Does frequency matter?

Size certainly matters, when it comes to making handwritten characters look pretty on the page. Take a look at this second grade diary entry:


Horizontally and vertically complex characters (雕 and 像 as examples marked A and B) require more forethought to squeeze into their allotted space. Although she’s doing better than a year ago, clearly it’s a skill my daughter has yet to master (although she’s light-years ahead of me).

But what really jumped out at me was the Pinyin. Why did she fail to write these particular characters?

  1. huá 滑
  2. shī 湿
  3. shāo 烧
  4. tao 葡
  5. tao
  6. lìng 另
  7. zhào 照

Don’t get me wrong. I’m all in favor of using Pinyin and not interrupting the writing process by looking up characters (parallel to the English problem of focusing on spelling over content). I’m just curious: does character frequency predict which characters she fails to write correctly?

Here are the frequency stats, using Jun Da’s character frequency database:

  • huá 滑 = 1480 (i.e. it’s the 1480th most frequent character)
  • shī 湿 = 1743
  • shāo 烧 = 1201
  • tao 葡 = 2130
  • tao 萄 = 2210
  • lìng 另 = 489
  • zhào 照 = 443

Superficially the answer seems to be no: frequency does not do a terribly good job of predicting character-writing failure (CWF*, i.e. the inability to remember how to write a character). The lowest frequency characters, 葡萄 (pútao = grape) make sense; lìng 另 and zhào 照 do not. But there are some obvious issues:

  1. Not enough characters here to make a decent prediction.
  2. The corpus isn’t a very good fit. Jun Da says the Modern Chinese character frequency list is created from the types of texts…

Informative: Computer science, economics, education, government, health, history, law, military, news, philosophy, politics, popular science, religion, etc.
Imaginative: General fiction, children, detective, drama, history, Kongfu or martial arts, military, prose, literary review and science fiction, etc.

… that are not exactly representative of what a second grader has been encountering during the last five years.

Still, this sample is enough to form a conjecture, which is the first half of scientific method, right?

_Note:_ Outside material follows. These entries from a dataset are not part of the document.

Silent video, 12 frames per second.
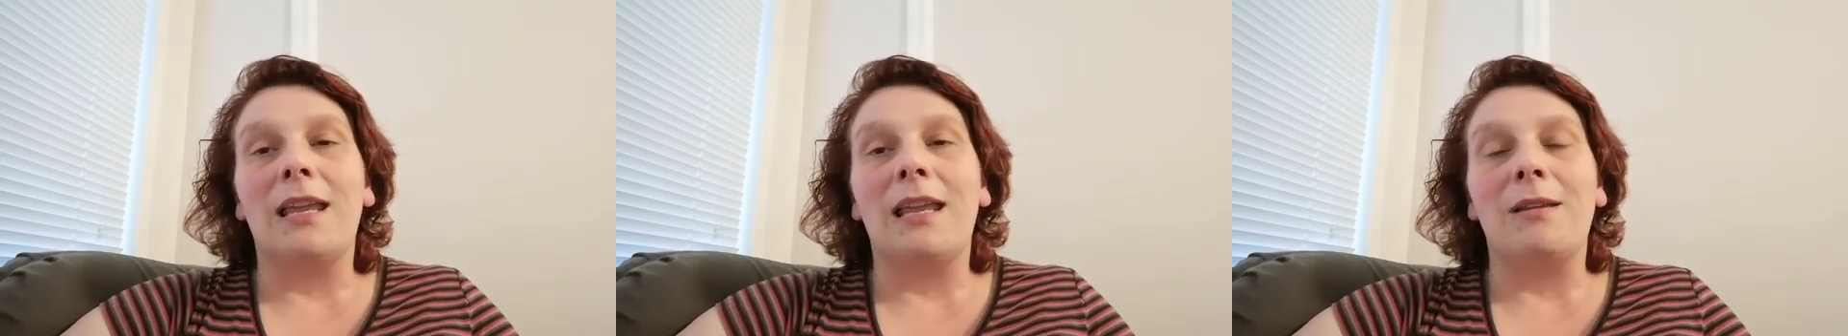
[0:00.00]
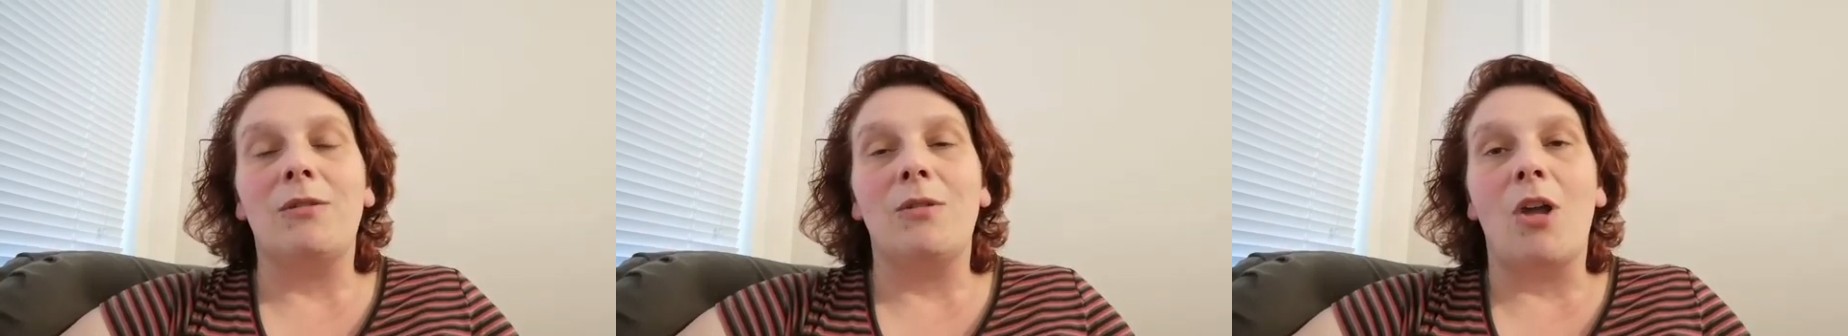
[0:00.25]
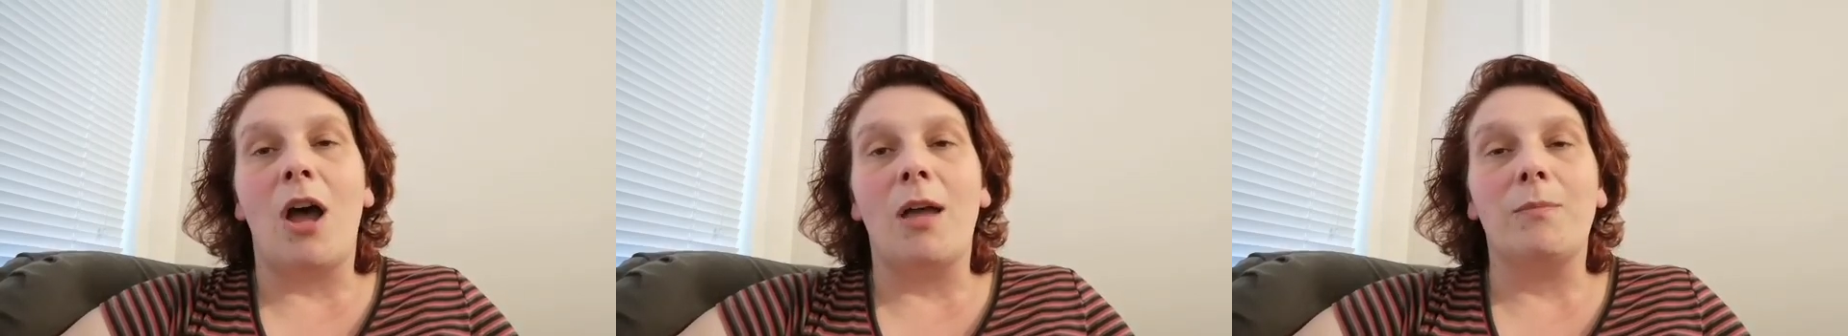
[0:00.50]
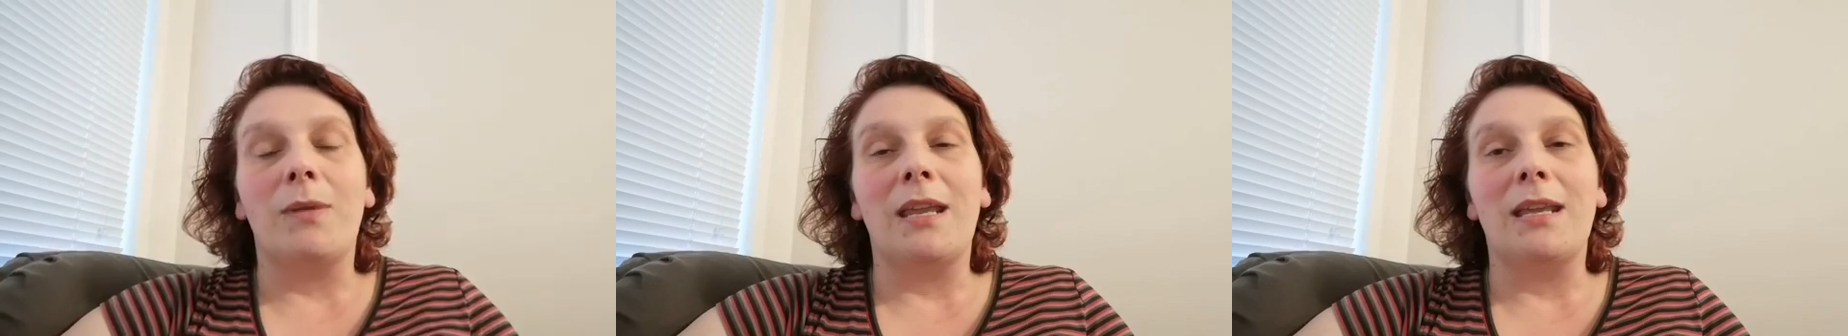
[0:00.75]
it
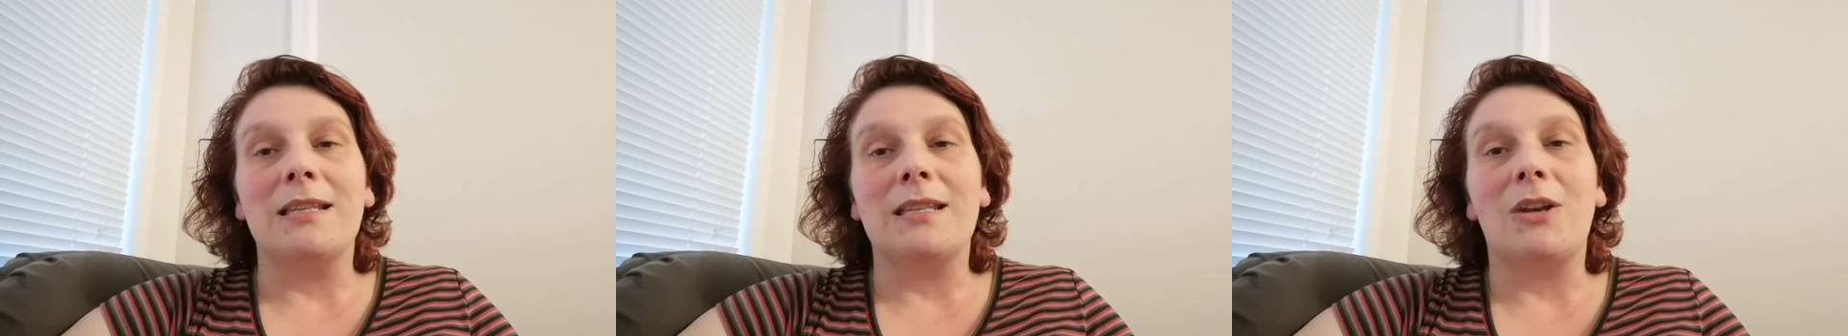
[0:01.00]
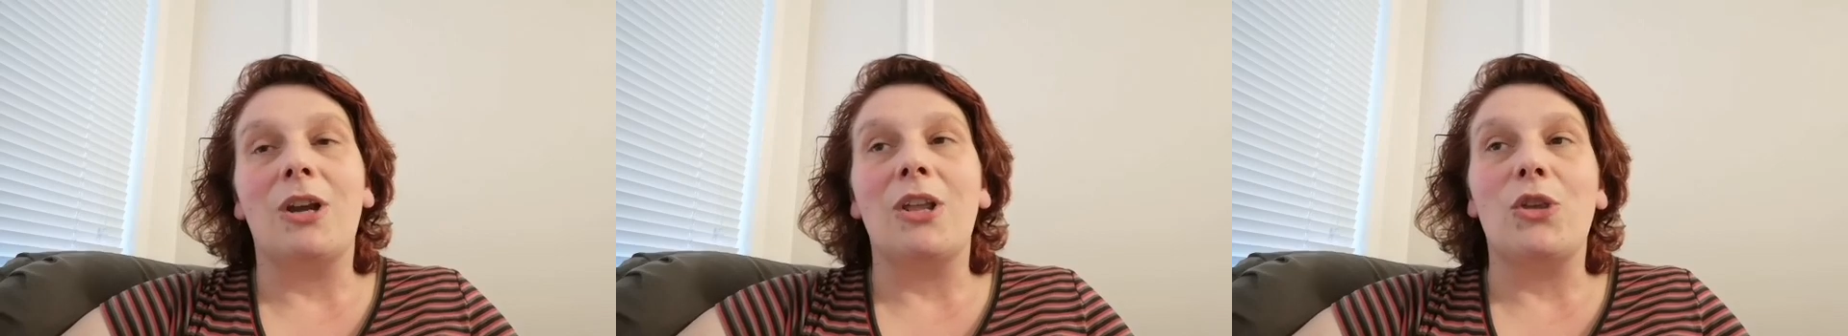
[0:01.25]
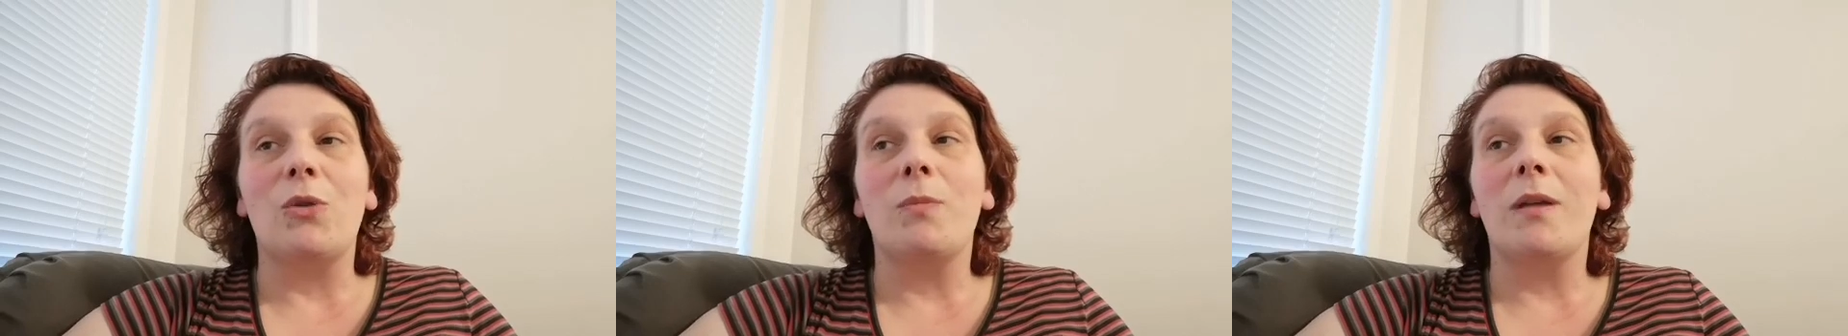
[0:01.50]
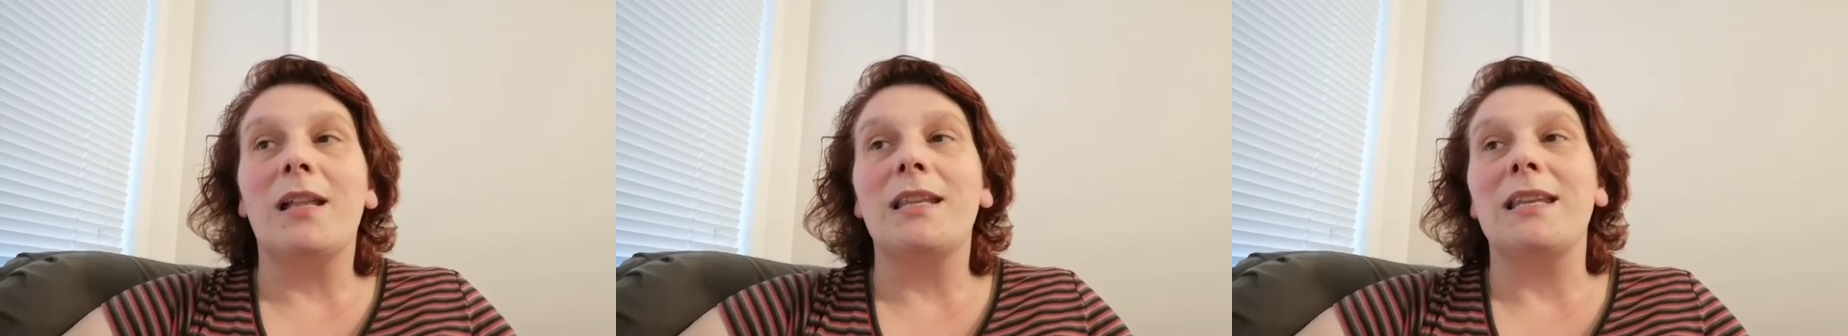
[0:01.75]
not being considered a
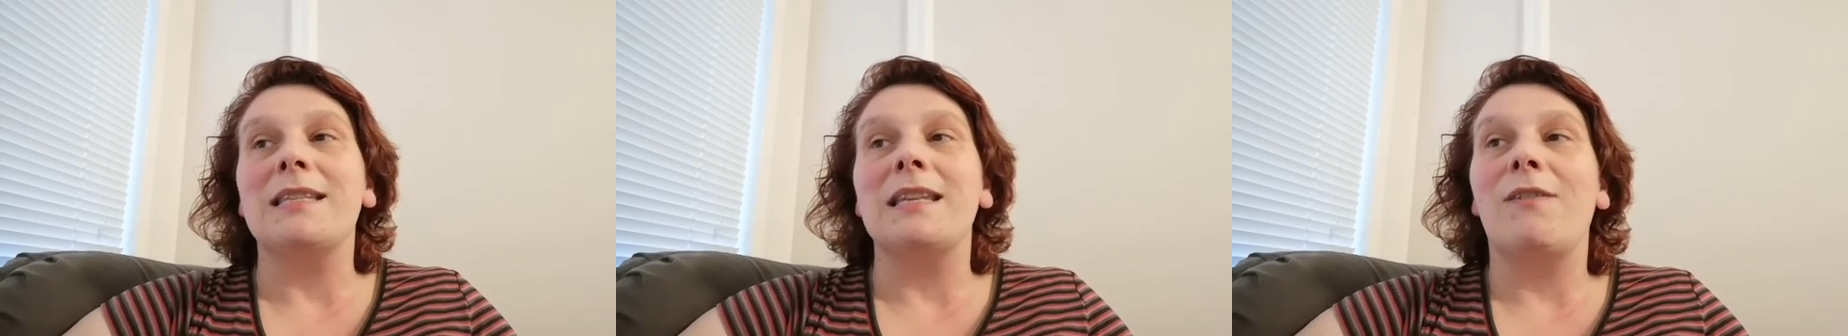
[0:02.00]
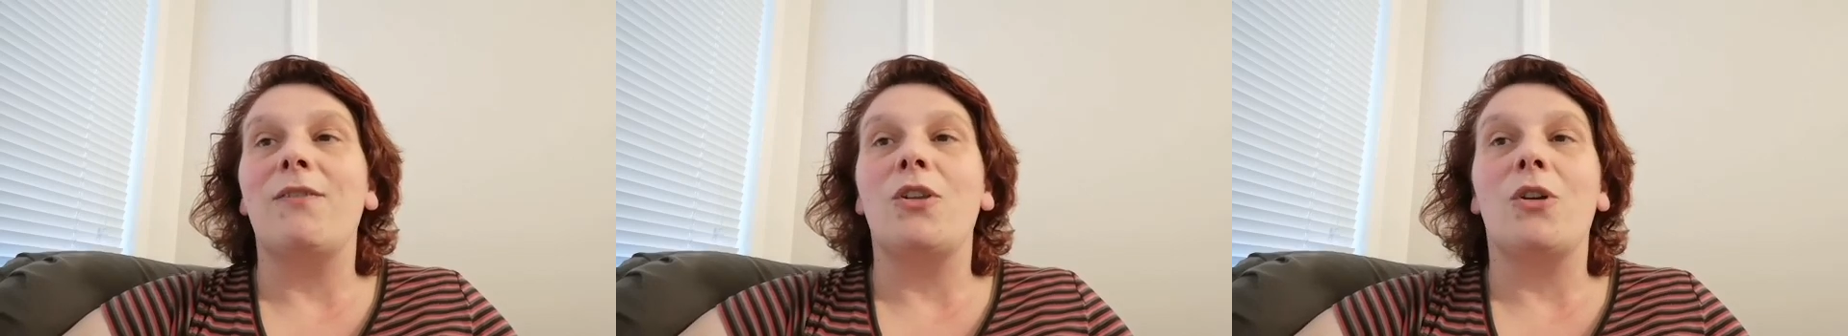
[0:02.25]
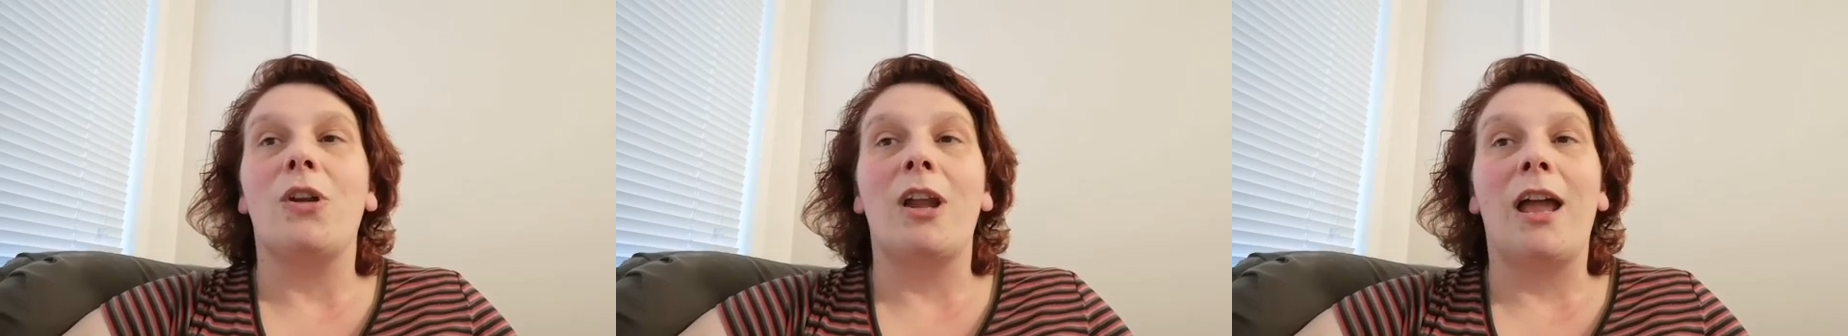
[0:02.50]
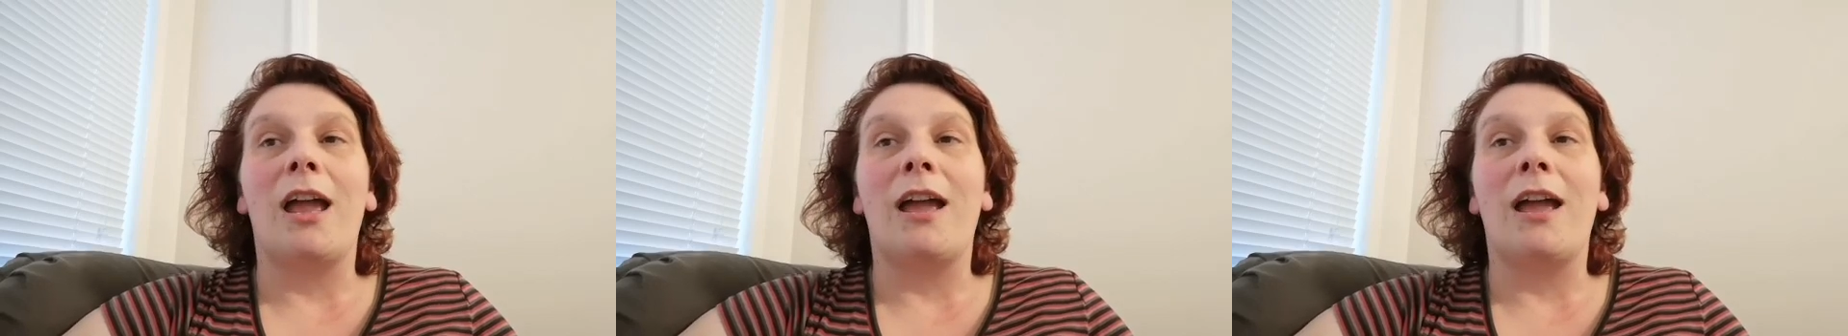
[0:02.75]
U-build is if you're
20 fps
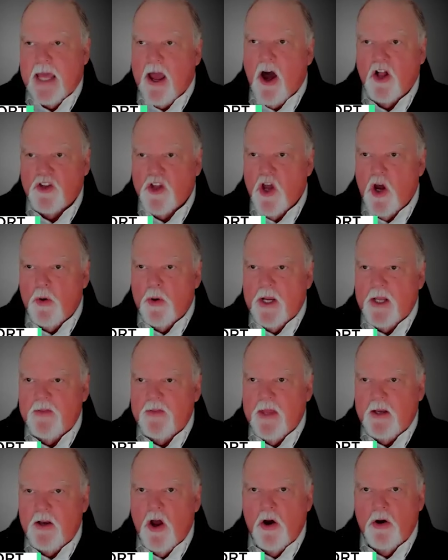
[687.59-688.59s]
they all know
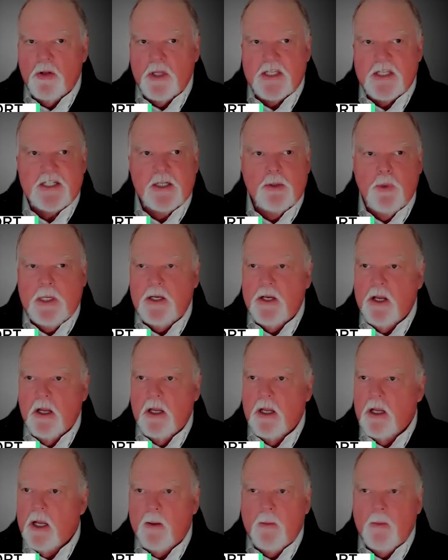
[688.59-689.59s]
it. They know, listen, we
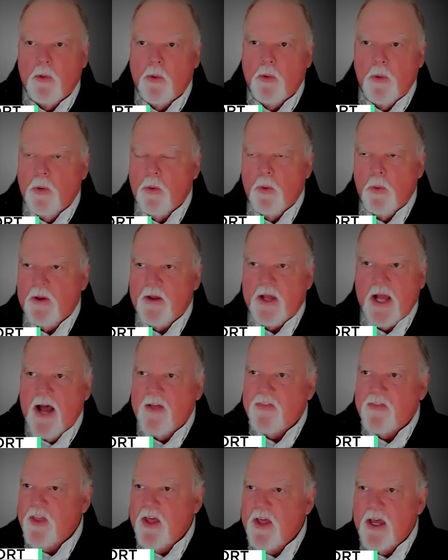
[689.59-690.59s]
uh, we
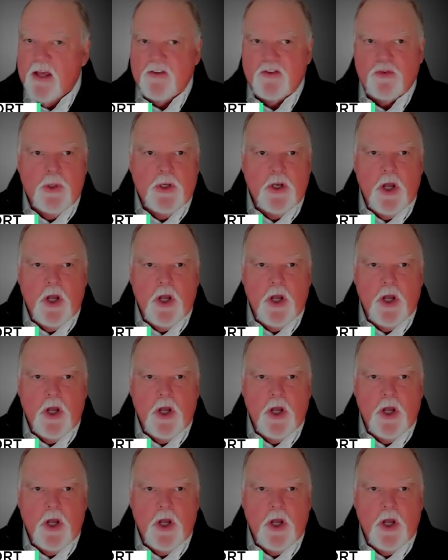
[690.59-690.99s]
got this.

My conjecture is that raw frequency, even if using a well-matched corpus, will not do a great job of predicting CWF. Here are two other factors I think might be important:

  1. Frequency of components. Take very common character 得, for example. Zev Handel made the point in comments the other day that the bottom-right component (寸 with an extra 一 on top) is unusual because it was historically misanalyzed, “the bottom right part of 得 is pretty weird — as far as I know it doesn’t occur in any other character”. This might be a test case to see if 得 experiences CWF more frequently than its frequency would suggest.
  2. Existence of semantically-related, phonetically-identical syllables that are graphically distinct. A good example might be the two huāng characters 荒 and 慌. They don’t mean the same thing, but they’re related. Moreover, their frequencies (1328 and 1650 respectively) are close. So I’d predict these would be discombobulated more often than their raw frequencies would suggest.

Anyone know of literature or other conjectures on this topic?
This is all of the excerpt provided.